On Priestly Ordinations and Pentecost

Without Holy Spirit, Church Is "Merely Human"

| 1010 hits

VATICAN CITY, MAY 15, 2005 (Zenit.org).- Here is a translation of the address Benedict XVI delivered in Italian from the window of his study overlooking St. Peter's square before praying the Regina Caeli today at midday.



* * *

Dear Brothers and Sisters!

The eucharistic celebration just concluded in St. Peter's Basilica, in which I had the joy of ordaining 21 new priests, is an event that marks an important moment of growth for our community. From the ordained ministers it receives life, especially through the service of the Word of God and the sacraments. Therefore, it is a day of celebration for the Church of Rome. And for the new priests this is, in a special way, their Pentecost. I renew my greetings to them and I pray that the Holy Spirit will accompany them always in their ministry. Let us thank God for the gift of the new presbyters, and let us pray that in Rome, as well as in the whole world, numerous and holy priestly vocations will flower and mature.

The happy coincidence between Pentecost and the priestly ordinations allows me to highlight the indissoluble bond that exists in the Church between the Spirit and the institution. I already mentioned it last Saturday, when taking possession of the chair of the Bishop of Rome in St. John Lateran.

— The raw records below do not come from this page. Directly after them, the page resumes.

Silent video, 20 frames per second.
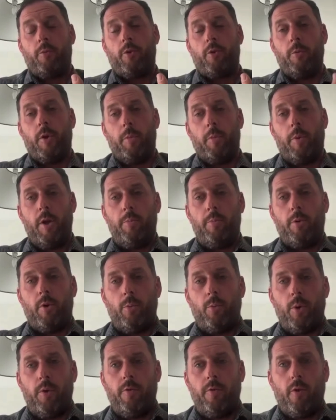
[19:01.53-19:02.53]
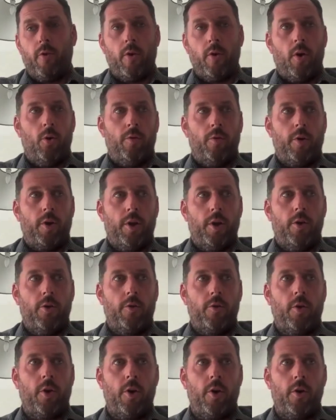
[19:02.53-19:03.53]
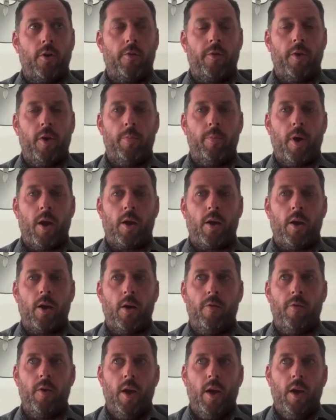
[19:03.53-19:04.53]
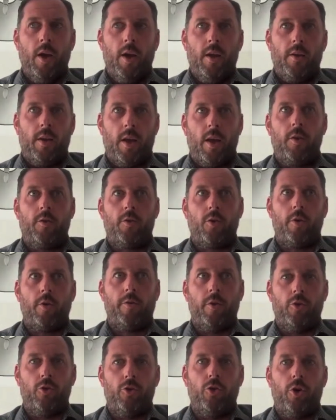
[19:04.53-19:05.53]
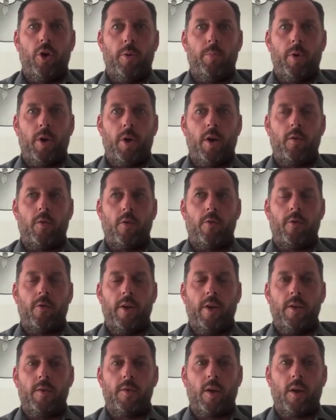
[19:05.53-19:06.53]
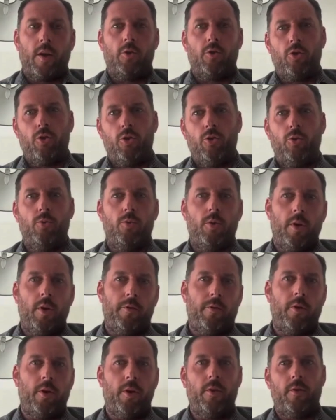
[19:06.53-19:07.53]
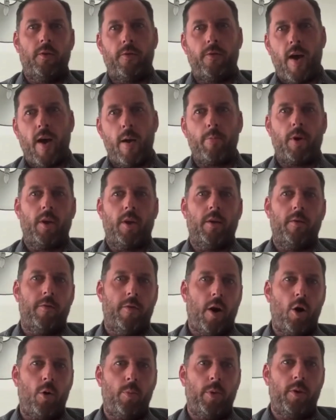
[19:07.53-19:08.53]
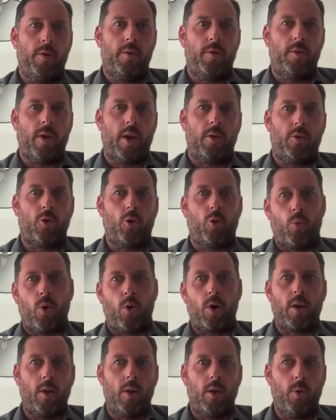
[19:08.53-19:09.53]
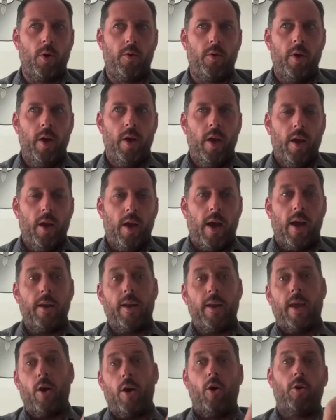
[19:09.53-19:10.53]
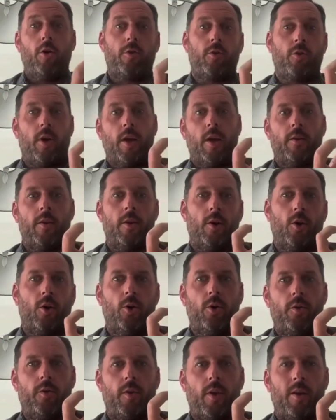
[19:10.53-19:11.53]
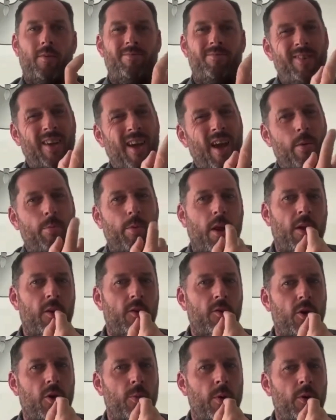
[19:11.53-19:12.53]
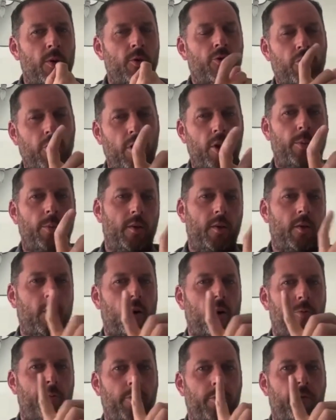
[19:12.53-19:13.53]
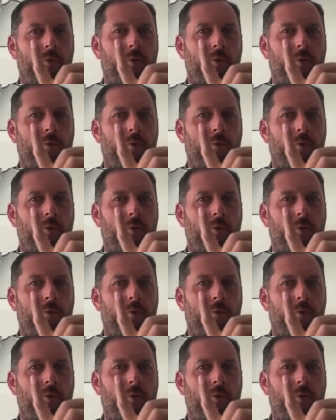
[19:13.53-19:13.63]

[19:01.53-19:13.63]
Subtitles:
some of the people we've over the years heard the feedback of, they sort of enjoy it because it feels like two different family environments that they're working with. And they also get to negotiate. Yeah, but I sort of want 3 weeks offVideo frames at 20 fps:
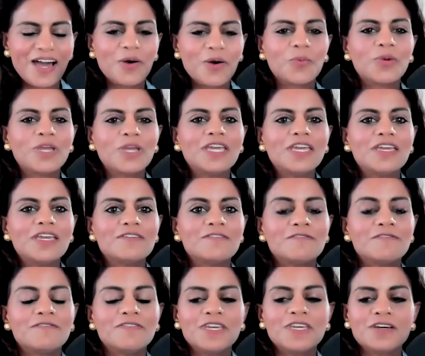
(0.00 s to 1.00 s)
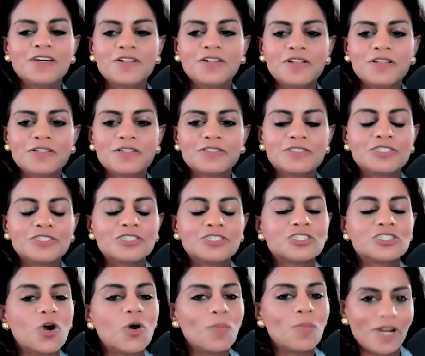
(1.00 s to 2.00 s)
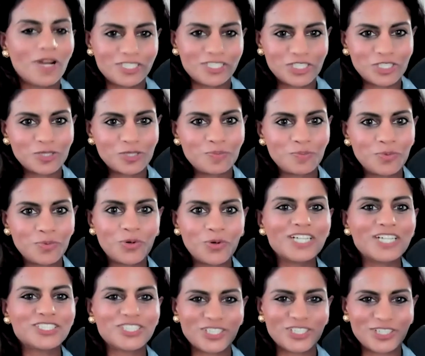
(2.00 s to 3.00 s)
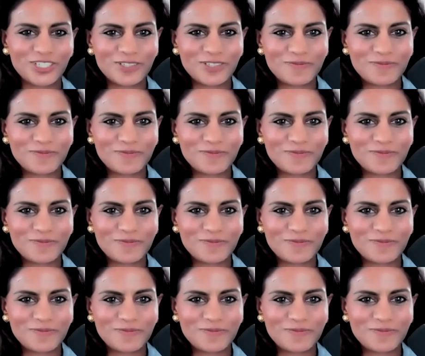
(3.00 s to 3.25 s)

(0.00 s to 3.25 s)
We feel so much pressure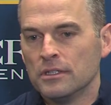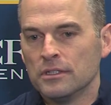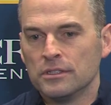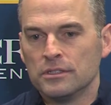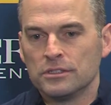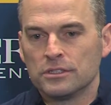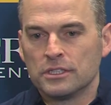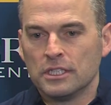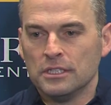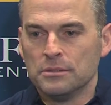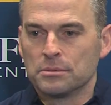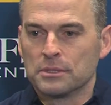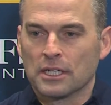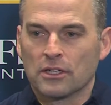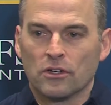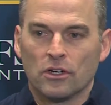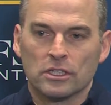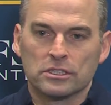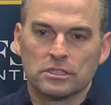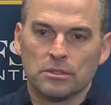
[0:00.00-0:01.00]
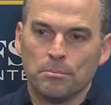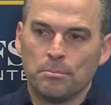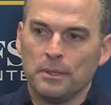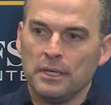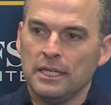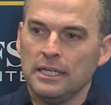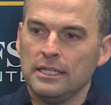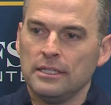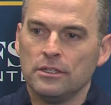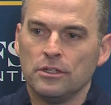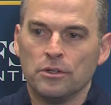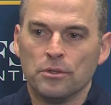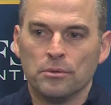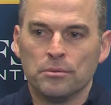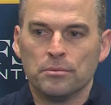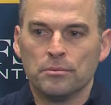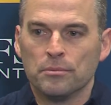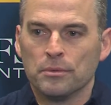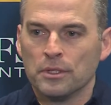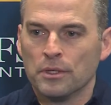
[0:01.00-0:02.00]
There's teams like Austin Peay
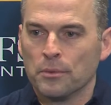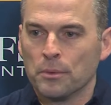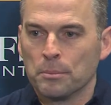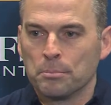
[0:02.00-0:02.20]
who, you know,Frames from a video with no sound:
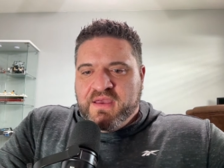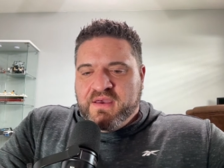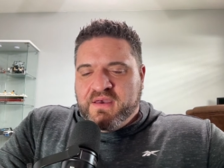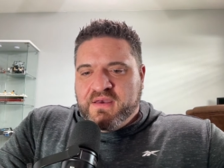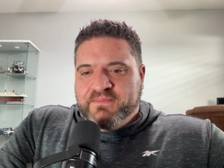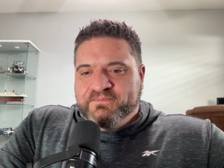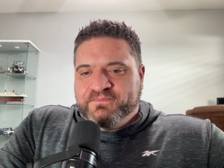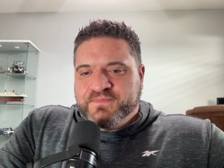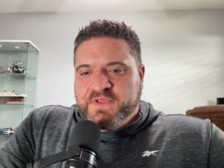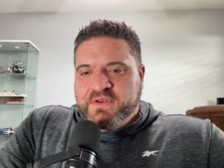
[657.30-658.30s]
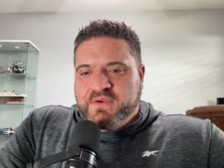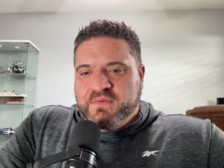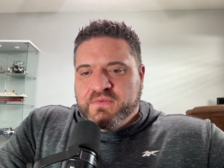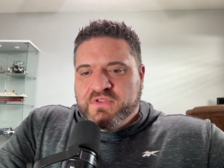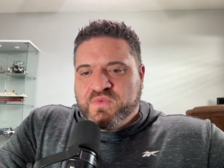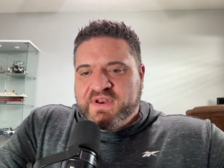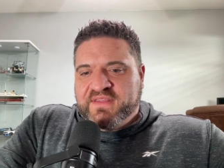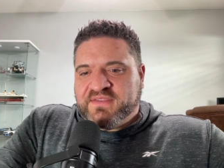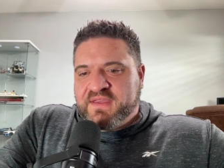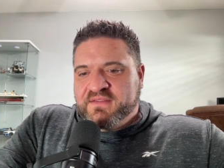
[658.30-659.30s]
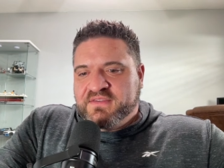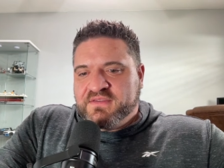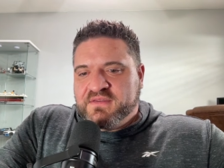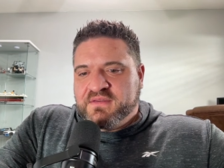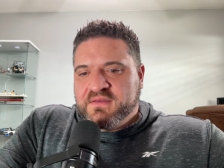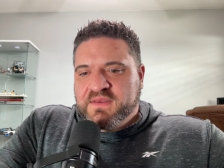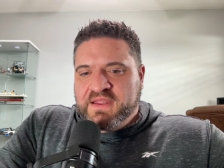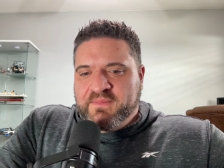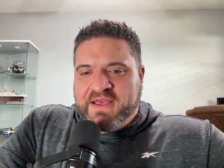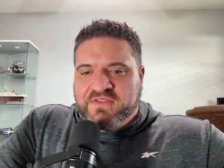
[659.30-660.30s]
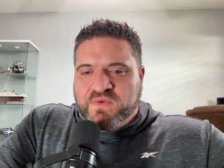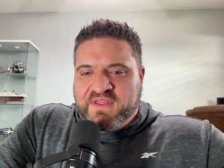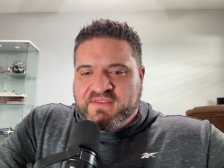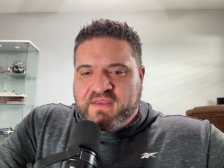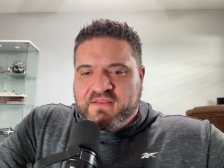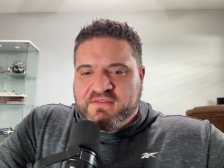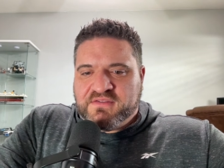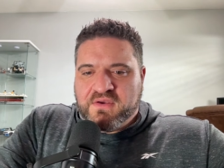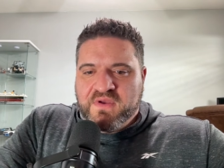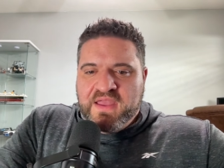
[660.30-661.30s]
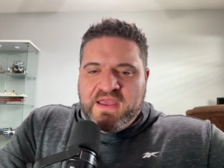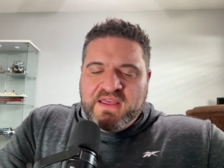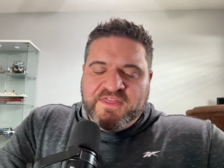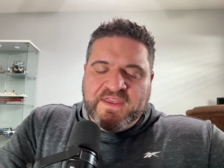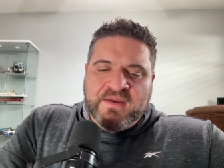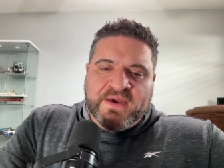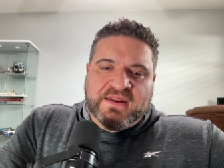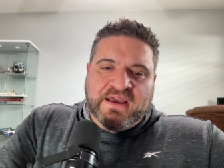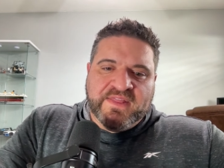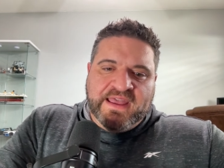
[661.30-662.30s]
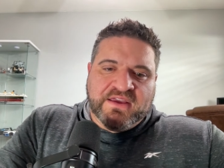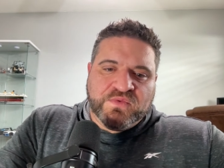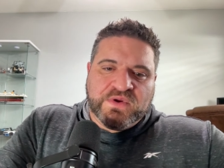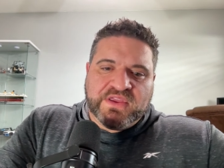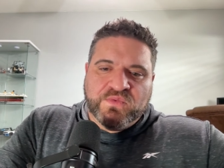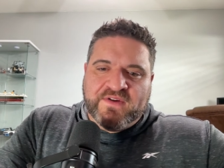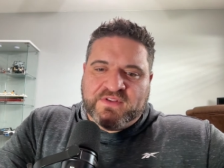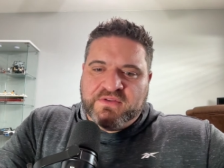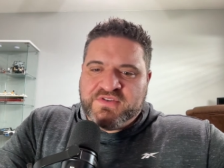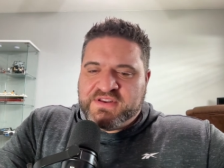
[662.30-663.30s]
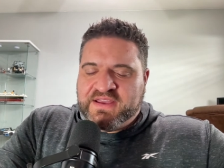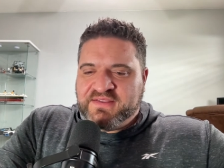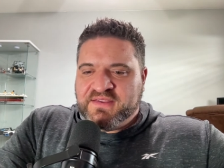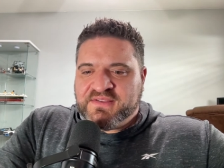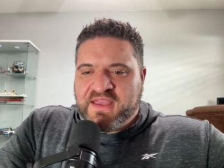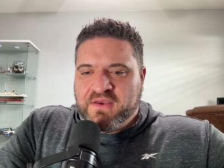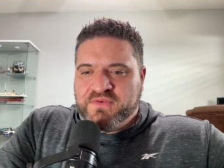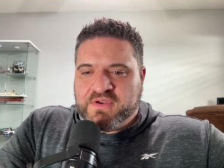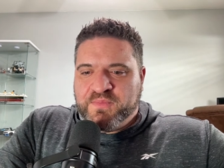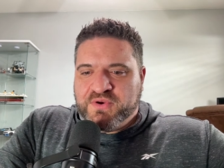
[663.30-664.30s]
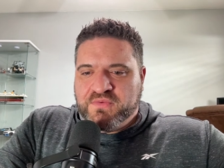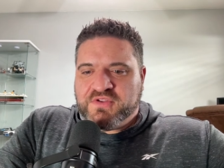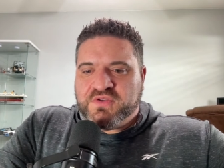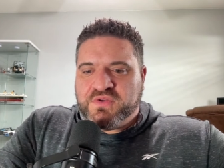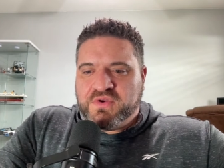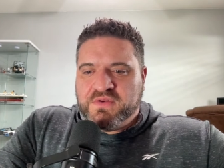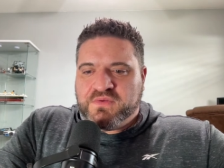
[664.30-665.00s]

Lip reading: 20 cents in about 20 seconds. So think about how that could really revolutionize the scale you can produce good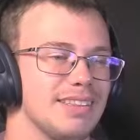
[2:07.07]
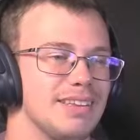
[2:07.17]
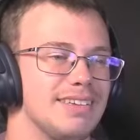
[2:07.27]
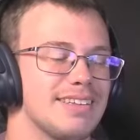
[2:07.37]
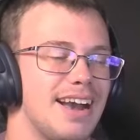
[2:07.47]

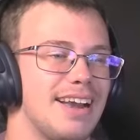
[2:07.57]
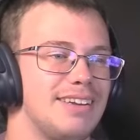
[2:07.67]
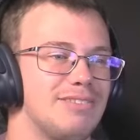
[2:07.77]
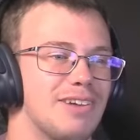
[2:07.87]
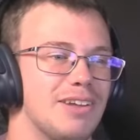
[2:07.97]
This guy
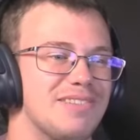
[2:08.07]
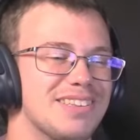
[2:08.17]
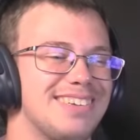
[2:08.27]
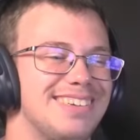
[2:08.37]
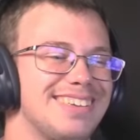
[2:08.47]
really
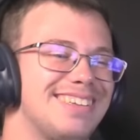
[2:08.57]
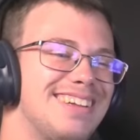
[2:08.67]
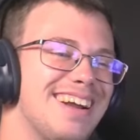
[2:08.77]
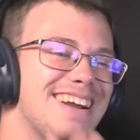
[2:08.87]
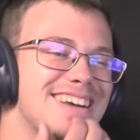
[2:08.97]
wants a unique
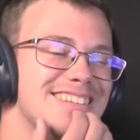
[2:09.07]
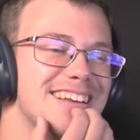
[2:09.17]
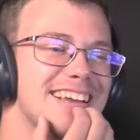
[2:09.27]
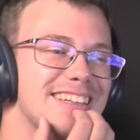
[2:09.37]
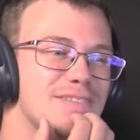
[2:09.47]
scenario so
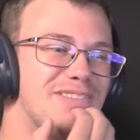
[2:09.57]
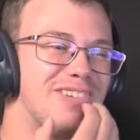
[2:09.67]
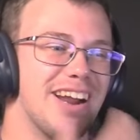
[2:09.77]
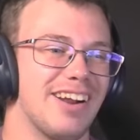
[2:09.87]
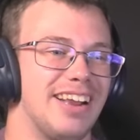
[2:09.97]
he can get some
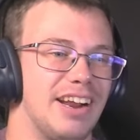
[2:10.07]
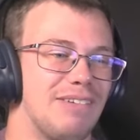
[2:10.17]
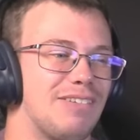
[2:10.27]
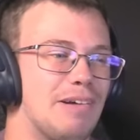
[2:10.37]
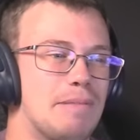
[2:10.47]
rare gear
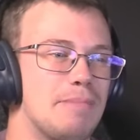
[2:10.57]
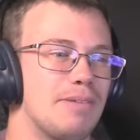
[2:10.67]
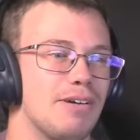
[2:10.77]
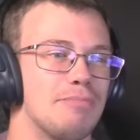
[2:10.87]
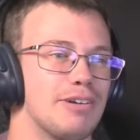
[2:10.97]
from it,
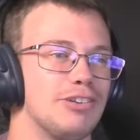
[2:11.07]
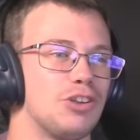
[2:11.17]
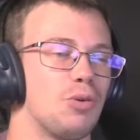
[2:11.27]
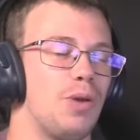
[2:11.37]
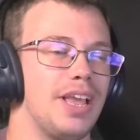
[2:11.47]
bro. Bro's
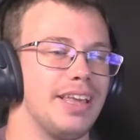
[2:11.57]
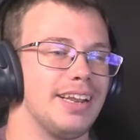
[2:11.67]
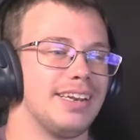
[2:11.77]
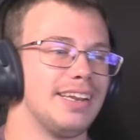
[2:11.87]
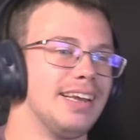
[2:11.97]

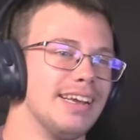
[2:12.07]
tweaking.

The chair and the Spirit are profoundly united realities, as are the charism and ordained ministry.

Without the Holy Spirit, the Church would be reduced to a merely human organization, with the weight of its very structures. For its part, moreover, in God's plans, the Spirit habitually makes use of human mediations to act in history. Precisely for this reason, Christ, who constituted his Church on the foundation of the Apostles united around Peter, enriched her with the gift of the Spirit, so that he would console her (cf. John 14:16) and guide her to all the truth (cf. John 16:13). May the ecclesial community remain always open and docile to the action of the Holy Spirit, in order to be a credible sign and effective instrument of God's action among men.

We commend this hope to the intercession of the Virgin Mary, whom we contemplate today in the glorious mystery of Pentecost. The Holy Spirit, who descended on her in Nazareth to have her become the mother of the Word Incarnate (cf. Luke 1:35), descended today on the nascent Church gathered around her in the cenacle (cf. Acts 1:14). With confidence, let us invoke Mary Most Holy that she may obtain a renewed effusion of the Spirit on the Church of our days.